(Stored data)

§

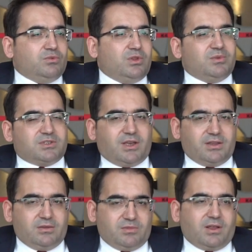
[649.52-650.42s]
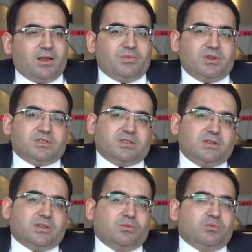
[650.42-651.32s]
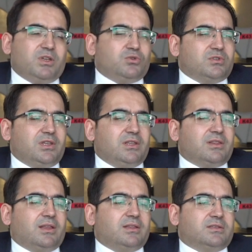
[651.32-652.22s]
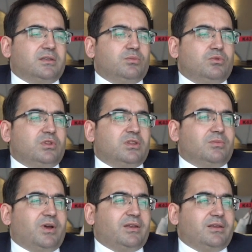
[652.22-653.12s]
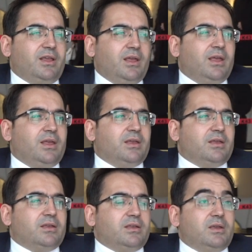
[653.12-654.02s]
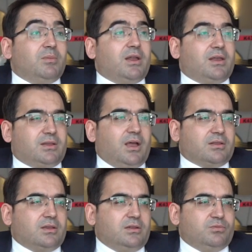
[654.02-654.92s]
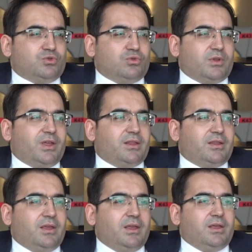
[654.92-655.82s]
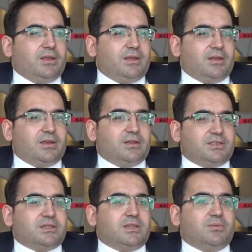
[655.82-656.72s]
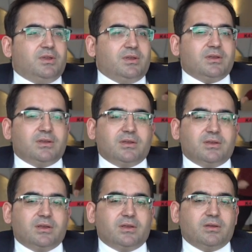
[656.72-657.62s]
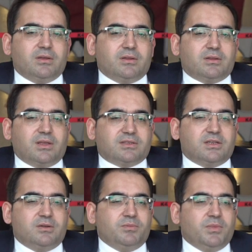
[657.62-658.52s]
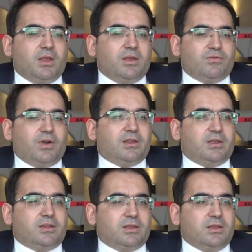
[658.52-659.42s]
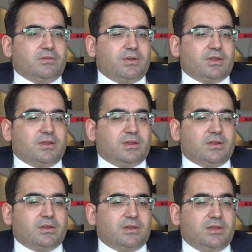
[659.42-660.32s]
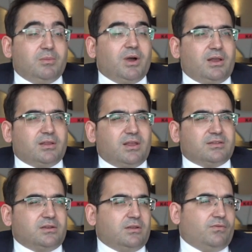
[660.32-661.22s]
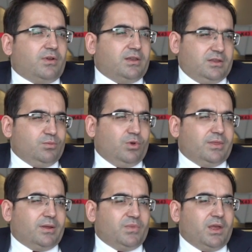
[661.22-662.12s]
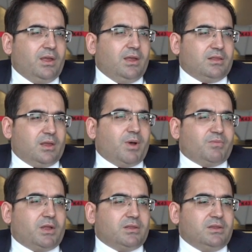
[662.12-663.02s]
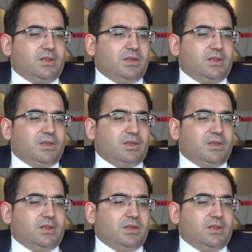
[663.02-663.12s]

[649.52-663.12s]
bu demin saydığım rakamların içinde tabii, bu 550 tanesi de bugün itibariyle imalata aktarılmış durumda. Yani ciddi bir tasarım faaliyeti ve e, imalat hazırlık faaliyeti bu anlamda tamamlandı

§

Task details —
From the line with "[656.72-657.62s]" down to the last line of the records above, restate each line verbatim, passing over any picture.

Task output —
[656.72-657.62s]
[657.62-658.52s]
[658.52-659.42s]
[659.42-660.32s]
[660.32-661.22s]
[661.22-662.12s]
[662.12-663.02s]
[663.02-663.12s]

[649.52-663.12s]
bu demin saydığım rakamların içinde tabii, bu 550 tanesi de bugün itibariyle imalata aktarılmış durumda. Yani ciddi bir tasarım faaliyeti ve e, imalat hazırlık faaliyeti bu anlamda tamamlandı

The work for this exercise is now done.